Diriwayatkan bahwa Abū Jahal la‘natullāh ‘alaih suatu hari berkata kepada kawan-kawannya: “Apakah Muḥammad melumuri mukanya dengan debu di hadapan kalian? Maksudnya apakah Muḥammad shalat dan sujud di hadapan kalian?” Mereka menjawab: “Ya.” Abū Jahal berkata: “Demi berhala Lata dan ‘Uzza, jika kami melihat dia shalat seperti itu, pasti kami injak lehernya dan kami benamkan mukanya pada debu.” Suatu hari, Abū Jahal mendapati Nabi s.a.w. shalat, lalu dia bermaksud menginjak leher beliau. Namun tiba-tiba dia mundur dengan tumitnya dan melindungi diri dengan kedua tangannya. Ketika ditanya tentang hal itu, dia menjawab: “Antara kami dan Muḥammad ada sebuah parit api, huru-hara sayap-sayap.” Maka Nabi s.a.w. bersabda: “Seandainya dia mendekati kami, tentu para malaikat menyambar anggota badannya demi anggota badan.” Maka Allah menurunkan ayat: “Bagaimana pendapatmu tentang orang yang melarang seorang hamba ketika dia mengerjakan salat….. sampai akhir surat.” (10812).

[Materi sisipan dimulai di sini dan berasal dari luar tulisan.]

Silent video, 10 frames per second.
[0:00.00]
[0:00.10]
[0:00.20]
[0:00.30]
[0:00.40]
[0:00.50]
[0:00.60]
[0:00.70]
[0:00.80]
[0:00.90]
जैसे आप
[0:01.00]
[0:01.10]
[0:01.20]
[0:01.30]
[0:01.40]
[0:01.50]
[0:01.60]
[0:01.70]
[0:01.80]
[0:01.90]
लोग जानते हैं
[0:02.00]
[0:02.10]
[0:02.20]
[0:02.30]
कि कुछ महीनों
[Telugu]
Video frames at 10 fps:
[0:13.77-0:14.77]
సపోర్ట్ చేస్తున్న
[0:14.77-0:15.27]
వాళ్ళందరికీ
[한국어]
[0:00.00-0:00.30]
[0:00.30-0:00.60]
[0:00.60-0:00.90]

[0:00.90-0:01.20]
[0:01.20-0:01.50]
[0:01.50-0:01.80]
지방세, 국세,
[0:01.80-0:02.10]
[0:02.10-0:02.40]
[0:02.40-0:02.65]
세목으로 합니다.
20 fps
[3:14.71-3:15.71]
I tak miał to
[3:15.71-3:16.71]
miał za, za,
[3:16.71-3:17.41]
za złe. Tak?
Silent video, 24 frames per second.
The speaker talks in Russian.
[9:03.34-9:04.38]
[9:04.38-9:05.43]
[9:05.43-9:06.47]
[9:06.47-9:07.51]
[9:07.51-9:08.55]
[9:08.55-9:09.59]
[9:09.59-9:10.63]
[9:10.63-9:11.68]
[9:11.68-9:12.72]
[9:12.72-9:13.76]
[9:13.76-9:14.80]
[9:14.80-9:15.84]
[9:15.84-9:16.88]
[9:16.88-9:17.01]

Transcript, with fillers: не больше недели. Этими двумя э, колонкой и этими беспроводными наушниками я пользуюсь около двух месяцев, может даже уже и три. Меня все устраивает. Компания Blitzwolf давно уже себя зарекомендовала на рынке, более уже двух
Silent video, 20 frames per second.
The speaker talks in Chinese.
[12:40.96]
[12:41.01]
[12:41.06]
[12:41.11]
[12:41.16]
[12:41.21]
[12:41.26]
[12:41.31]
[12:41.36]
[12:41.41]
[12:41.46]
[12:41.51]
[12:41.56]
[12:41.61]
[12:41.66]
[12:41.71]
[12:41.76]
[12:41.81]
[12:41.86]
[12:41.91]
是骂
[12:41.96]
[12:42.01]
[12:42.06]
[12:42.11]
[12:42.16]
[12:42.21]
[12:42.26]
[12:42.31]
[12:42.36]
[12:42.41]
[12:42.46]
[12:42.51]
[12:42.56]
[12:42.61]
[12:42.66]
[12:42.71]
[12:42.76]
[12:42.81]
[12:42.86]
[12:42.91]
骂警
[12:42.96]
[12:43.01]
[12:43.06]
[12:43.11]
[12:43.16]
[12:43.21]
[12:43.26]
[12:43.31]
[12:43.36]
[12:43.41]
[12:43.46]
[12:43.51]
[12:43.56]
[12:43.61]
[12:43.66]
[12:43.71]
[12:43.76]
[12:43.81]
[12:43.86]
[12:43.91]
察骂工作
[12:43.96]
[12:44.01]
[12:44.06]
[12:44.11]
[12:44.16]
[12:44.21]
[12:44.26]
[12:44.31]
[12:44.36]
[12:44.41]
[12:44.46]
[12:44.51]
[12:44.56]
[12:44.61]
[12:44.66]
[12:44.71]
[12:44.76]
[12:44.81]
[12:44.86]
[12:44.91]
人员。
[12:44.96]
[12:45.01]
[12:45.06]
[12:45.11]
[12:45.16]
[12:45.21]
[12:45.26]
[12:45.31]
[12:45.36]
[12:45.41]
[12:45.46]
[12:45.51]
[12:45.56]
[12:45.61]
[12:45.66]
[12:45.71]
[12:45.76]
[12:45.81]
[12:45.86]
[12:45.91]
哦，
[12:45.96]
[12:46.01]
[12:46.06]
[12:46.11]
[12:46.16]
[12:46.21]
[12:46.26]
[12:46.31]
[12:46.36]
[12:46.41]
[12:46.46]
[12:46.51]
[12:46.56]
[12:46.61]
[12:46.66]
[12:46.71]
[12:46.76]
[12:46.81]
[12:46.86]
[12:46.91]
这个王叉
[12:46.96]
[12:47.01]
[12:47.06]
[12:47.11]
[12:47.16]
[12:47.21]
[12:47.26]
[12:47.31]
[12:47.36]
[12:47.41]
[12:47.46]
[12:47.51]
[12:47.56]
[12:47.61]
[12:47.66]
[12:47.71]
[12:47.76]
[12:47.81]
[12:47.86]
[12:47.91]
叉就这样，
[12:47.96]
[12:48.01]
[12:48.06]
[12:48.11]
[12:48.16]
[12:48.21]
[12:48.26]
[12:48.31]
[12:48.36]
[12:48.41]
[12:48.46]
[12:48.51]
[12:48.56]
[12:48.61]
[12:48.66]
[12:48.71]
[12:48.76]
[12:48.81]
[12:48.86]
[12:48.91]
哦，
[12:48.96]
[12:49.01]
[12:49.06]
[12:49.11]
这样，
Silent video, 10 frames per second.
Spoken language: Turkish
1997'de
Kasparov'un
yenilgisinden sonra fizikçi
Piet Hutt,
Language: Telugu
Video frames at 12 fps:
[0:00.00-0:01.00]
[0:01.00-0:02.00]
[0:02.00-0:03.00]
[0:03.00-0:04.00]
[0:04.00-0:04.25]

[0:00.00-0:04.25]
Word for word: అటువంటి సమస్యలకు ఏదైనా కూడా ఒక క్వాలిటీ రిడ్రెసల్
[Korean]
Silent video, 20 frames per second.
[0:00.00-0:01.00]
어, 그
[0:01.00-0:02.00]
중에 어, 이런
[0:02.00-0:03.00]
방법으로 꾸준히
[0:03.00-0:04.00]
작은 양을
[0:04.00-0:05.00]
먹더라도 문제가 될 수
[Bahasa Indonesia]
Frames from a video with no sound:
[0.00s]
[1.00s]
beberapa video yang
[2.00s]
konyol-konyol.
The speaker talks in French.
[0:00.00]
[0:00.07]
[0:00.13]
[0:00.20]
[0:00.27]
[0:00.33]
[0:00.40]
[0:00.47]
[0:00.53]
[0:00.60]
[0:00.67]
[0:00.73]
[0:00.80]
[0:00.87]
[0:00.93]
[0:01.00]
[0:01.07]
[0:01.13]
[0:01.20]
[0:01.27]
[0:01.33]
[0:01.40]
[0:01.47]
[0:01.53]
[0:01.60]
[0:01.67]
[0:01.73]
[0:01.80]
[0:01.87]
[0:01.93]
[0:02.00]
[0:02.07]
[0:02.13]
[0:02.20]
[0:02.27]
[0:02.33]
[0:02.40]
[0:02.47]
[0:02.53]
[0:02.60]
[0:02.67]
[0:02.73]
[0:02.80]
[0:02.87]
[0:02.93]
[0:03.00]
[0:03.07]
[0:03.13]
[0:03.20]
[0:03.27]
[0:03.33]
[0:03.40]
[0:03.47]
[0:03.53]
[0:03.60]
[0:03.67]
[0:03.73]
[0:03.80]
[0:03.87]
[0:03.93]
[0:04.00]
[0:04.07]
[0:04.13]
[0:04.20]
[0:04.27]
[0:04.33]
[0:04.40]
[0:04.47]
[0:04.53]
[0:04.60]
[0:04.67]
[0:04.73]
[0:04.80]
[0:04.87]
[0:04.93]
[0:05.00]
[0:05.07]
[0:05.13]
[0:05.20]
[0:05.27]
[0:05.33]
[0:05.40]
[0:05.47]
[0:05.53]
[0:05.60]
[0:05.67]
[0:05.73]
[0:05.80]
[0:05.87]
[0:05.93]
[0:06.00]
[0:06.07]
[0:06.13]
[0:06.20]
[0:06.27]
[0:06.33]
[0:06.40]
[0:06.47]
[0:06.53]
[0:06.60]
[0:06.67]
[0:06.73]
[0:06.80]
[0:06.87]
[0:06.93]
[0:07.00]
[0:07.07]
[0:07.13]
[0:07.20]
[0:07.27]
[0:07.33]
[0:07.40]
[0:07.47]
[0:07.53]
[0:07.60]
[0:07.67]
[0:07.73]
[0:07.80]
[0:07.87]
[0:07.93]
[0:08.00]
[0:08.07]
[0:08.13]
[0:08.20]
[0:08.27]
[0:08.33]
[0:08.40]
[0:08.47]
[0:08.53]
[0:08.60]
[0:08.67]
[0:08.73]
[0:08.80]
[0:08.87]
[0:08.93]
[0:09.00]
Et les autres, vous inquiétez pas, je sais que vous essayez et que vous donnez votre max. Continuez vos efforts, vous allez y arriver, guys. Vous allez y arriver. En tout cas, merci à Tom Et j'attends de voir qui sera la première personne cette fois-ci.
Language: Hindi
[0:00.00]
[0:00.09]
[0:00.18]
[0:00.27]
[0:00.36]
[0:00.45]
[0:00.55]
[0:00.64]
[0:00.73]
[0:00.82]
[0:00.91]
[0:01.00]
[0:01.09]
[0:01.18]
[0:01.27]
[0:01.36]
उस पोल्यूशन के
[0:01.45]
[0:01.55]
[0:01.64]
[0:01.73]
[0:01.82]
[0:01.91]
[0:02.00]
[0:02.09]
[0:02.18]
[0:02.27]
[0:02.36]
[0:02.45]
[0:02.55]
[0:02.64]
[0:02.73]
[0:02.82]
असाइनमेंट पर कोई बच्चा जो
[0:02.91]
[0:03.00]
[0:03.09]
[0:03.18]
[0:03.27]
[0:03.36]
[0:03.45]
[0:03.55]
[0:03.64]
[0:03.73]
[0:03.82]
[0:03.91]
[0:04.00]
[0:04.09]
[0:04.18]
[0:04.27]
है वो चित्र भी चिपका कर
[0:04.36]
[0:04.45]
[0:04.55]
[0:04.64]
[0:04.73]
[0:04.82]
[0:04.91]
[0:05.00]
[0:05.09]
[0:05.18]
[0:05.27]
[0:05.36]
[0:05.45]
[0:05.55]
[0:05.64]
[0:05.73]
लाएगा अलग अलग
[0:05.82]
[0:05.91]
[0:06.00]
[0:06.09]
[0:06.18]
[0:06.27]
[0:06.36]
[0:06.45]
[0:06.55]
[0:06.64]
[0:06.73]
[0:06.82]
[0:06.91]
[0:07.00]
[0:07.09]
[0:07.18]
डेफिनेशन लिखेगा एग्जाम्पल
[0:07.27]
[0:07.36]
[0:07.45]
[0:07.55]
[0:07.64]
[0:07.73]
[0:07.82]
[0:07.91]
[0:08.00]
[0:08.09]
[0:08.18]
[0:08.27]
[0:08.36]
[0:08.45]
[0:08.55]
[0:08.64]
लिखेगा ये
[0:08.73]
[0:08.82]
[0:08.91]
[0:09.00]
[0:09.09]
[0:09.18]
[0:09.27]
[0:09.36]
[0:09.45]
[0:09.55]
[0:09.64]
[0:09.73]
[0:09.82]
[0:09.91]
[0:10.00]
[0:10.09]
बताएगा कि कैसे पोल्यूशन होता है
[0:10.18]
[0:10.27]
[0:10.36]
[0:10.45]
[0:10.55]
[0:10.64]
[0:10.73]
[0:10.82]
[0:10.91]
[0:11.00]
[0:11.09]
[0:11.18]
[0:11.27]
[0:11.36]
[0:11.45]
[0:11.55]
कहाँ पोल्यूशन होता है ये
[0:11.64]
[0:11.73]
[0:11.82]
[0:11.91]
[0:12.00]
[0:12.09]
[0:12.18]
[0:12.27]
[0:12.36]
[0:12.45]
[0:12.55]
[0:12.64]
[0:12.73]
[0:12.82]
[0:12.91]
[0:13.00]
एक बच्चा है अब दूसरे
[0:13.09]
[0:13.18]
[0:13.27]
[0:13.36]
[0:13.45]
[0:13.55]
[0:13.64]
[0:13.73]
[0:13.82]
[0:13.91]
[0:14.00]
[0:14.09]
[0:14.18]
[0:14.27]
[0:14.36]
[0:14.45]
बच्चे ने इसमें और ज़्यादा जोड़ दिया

“Bacalah dengan (menyebut) nama Tuhanmu Yang menciptakan”; ini ayat pertama yang diterima Nabi s.a.w. Ayat ini mengandung perintah untuk membaca, menulis dan menuntut ilmu, sebab ketiganya merupakan syiar agama Islam. Maknanya, bacalah al-Qur’an hai Muḥammad dimulai dengan nama Tuhanmu yang mencitptakan segala makhluk dan seluruh alam semesta. Kemudian Allah menjelaskan masalah penciptaan untuk memuliakan manusia. “Dia telah menciptakan manusia dari segumpal darah”; Allah menciptakan manusia dengan bentuknya yang indah dan merupakan makhluk paling mulia ini dari segumpal darah atau sel sperma dan sel telur. Ilmu kedokteran modern menegaskan, bahwa sperma asal penciptaan manusia, mengandung banyak sel-sel tidak kelihatan dengan mata dan hanya kelihatan dengan mikroskop. Sel sperma itu memiliki kepala dan ekor. Betapa Maha Suci Allah Pencipta terbaik.” (10823) Al-Qurthubī berkata: “Secara khusus manusia disebutkan di sini untuk memuliakannya. Segumpal darah adalah bagian dari darah yang basah. Disebut demikian, karena menempel pada apa yang dilewatinya karena ia basah.” (10834).
“Bacalah, dan Tuhanmulah Yang Maha Pemurah”; bacalah hai Muḥammad dan Tuhanmu adalah Maha Agung dan Mulia, tidak ada yang menyamai maupun setara dengan Dia. Kesempurnaan kemurahan Allah ditunjukkan dengan pengajaran-Nya terhadap manusia akan apa yang tidak dia ketahui. “Yang mengajar (manusia) dengan perantaraan kalam. Dia mengajarkan kepada manusia apa yang tidak diketahuinya”; Allah mengajarkan tulisan menulis dengan pena kepada manusia. Allah mengajarkan kepada manusia apa yang belum mereka ketahui, yaitu ilmu dan ma‘rifat. Allah mengangkat mereka dari kegelapan kebodohan menuju cahaya ilmu. Sebagaimana Allah mengajarkan dengan perantara menulis dengan pena, demikian juga Allah mengajarkan kamu tanpa perantara, meskipun kamu tidak bisa baca tulis. Al-Qurthubī berkata: “Dalam ayat ini Allah mengingatkan keutamaan tulisan, sebab tulisan mengandung banyak manfaat besar yang tidak terbayangkan oleh manusia. Ilmu dibukukan, hikmah ditorehkan, kisah dan ucapan orang dahulu dijaga dan kitab-kitab Allah dijaga hanya dengan tulisan. Seandainya tidak ada tulisan, maka urusan dunia dan agama hancur.” (10845).
Kelima ayat di atas adalah al-Qur’ān yang pertama kali turun. Sebagaimana dijelaskan dalam hadits-hadits shaḥīḥ bahwa malaikat turun kepada Nabi s.a.w. ketika beliau beribadah di gua Hira’. Lalu, malaikat itu berkata: “Bacalah! Beliau menjawab: “Aku sama sekali tidak bisa membaca.” (10856). Ibnu Katsīr berkata: “Yang pertama kali turun dari al-Qur’ān adalah kelima ayat ini dan kelimanya merupakan rahmat dan nikmat pertama dari Allah kepada para hamba. Ayat-ayat tersebut mengingatkan permulaan proses kejadian umat manusia dari sel telur. Dan bahwa termasuk kemurahan Allah dengan mengajarkan kepada manusia apa yang belum dia ketahui. Allah memuliakan manusia dengan ilmu dan itulah kelebihan Adam atas para malaikat.” (10867).